You must be thinking: “What do you mean by refreshing storage? I didn’t think you could drink storage?” No, sad to say, this blog post isn’t about the type of refreshment you get from a crisp cold glass of Anaconda Cola (yum!) It’s about the action of manually refreshing anaconda’s view on the storage configuration it’s working with. Why would you want to do that?
Let’s step back a second first. The custom partitioning tool in Anaconda (Fedora’s installer) still has a lot of rough edges to the design in Fedora 18 GA. The Anaconda team has been putting a lot of work into improving it in their Fedora 19 branch. We’ve got a ton of bugs, thoughtful (and some not so thoughtful 🙂 ) comments from forums and blogposts, and some preliminary anaconda usability test data! (You’ll be hearing a lot more about that last bit soon, don’t worry! 🙂 ) The team has pored over all of this information and has had a number of brainstorming sessions and discussions on how to address the identified issues, both over IRC, the mailing list, in bugs directly, and in person.

The problems to solve

One of the things anaconda does right now is when you first start it up, it scans for storage devices. If you end up plugging in or otherwise connecting additional storage devices (or disconnecting devices that had been connected initially), anaconda doesn’t know to rescan for storage devices to pick up the new information about storage. The only way it would know to rescan for new disk information is if it rescanned the disks! Rescanning the disks, however, erases any configuration you’ve created in the UI, so constantly rescanning the disks (for other reasons too) is a pretty terrible idea here – if you create an LVM volume group using two disks that you then plug out, for example, and don’t have enough space for the configuration you built on top of it, really all anaconda can do is erase that configuration. Bottom line: folks who decide that they don’t have enough disk space to do what they want and want to swap in a new device would have to restart anaconda to get that device recognized.
Another of the bits of feedback that we got is that the custom partitioning UI doesn’t yet let you do a few things that folks want to do. For example, you currently can’t reserve free space within an LVM volume group, and you can’t encrypt individual logical volumes – you can only encrypt an entire volume group in one go. These are all issues on the plate of stuff to be addressed – but until they are, how can users work around any bugs that might be present in the custom partitioning system, or need more control than the user interface can allow?
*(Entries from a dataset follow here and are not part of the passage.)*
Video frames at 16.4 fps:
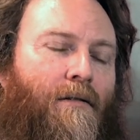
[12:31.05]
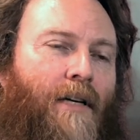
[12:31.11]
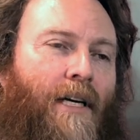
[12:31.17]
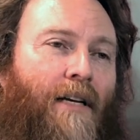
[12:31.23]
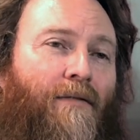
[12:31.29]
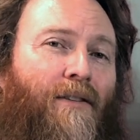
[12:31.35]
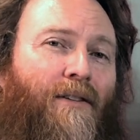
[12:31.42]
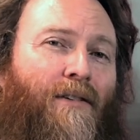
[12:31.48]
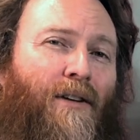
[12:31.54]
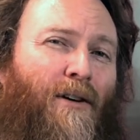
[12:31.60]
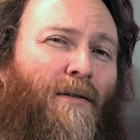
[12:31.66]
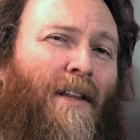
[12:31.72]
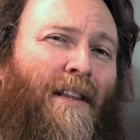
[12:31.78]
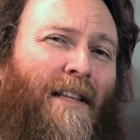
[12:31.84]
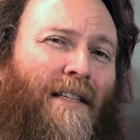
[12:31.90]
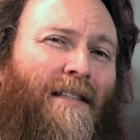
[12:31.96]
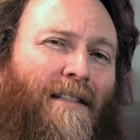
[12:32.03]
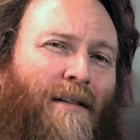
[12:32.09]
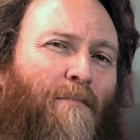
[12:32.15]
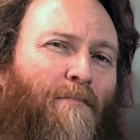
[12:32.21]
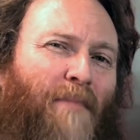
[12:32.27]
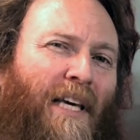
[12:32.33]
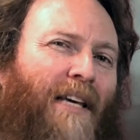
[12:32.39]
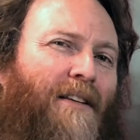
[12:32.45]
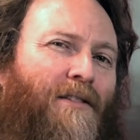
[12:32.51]
And if you know that this is a
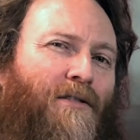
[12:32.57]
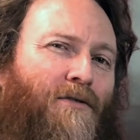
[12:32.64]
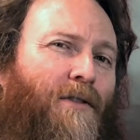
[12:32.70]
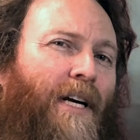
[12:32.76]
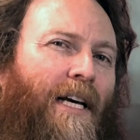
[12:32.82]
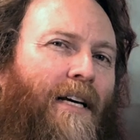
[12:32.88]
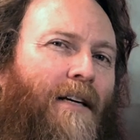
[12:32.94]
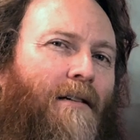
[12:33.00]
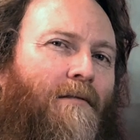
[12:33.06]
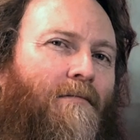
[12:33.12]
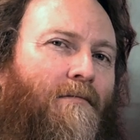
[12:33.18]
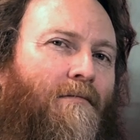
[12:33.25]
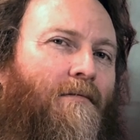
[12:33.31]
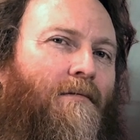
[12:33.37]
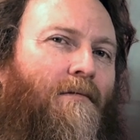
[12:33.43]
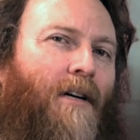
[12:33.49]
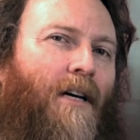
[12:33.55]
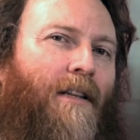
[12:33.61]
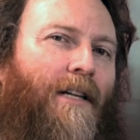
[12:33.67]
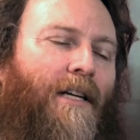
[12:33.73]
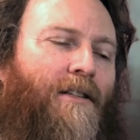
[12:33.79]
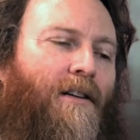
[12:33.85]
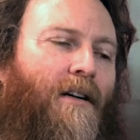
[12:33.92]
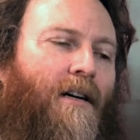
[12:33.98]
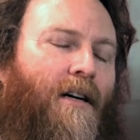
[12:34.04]
B string on
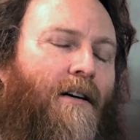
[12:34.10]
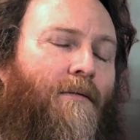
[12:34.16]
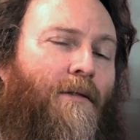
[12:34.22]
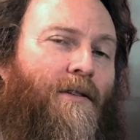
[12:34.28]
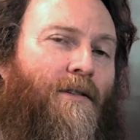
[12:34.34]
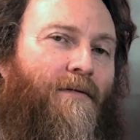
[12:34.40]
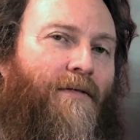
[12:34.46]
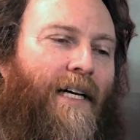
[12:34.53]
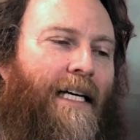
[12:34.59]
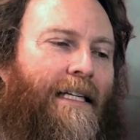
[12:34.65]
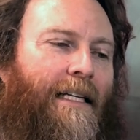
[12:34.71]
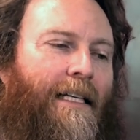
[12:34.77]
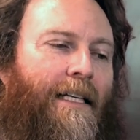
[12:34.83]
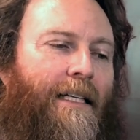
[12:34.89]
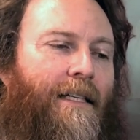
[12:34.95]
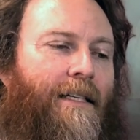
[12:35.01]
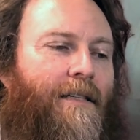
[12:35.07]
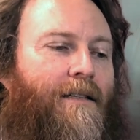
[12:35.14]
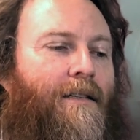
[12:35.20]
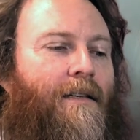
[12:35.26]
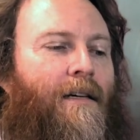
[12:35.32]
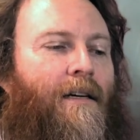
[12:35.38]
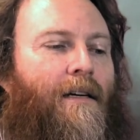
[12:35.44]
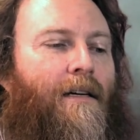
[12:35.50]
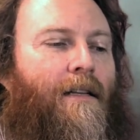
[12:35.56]
the guitar, which in fact it is,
Working in the tty (or terminal) for More Configuration Control

So, I believe this discussion came up at DevConf last week (a lot of the anaconda team was present at the conference. 🙂 ) The proposed answer for the latter problem was to allow users to simply work with the command-line tools for working with storage – stuff like fdisk, parted, mdadm, lvm, etc. If you pop on over to tty2 and start working on the disks using command-line utilities, anaconda doesn’t have a way to know that changes took place to the disks out from underneath it. For live installs, rather than going to tty2, you can just pop open a terminal from the live desktop and do the same thing.
Now, you could, if you did some elaborate command-line disk modifications on tty2 while anaconda was running, run ‘restart-anaconda’ from the very same command line to get anaconda to restart. This would result in the disks being rescanned (remember, it always scans for disks when it first starts,) so all the changes you made on the command line would be picked up and recognized by anaconda. However, you’d lose any other configuration you may have completed on any of anaconda’s other screens and you’d have to re-do it all – boohiss.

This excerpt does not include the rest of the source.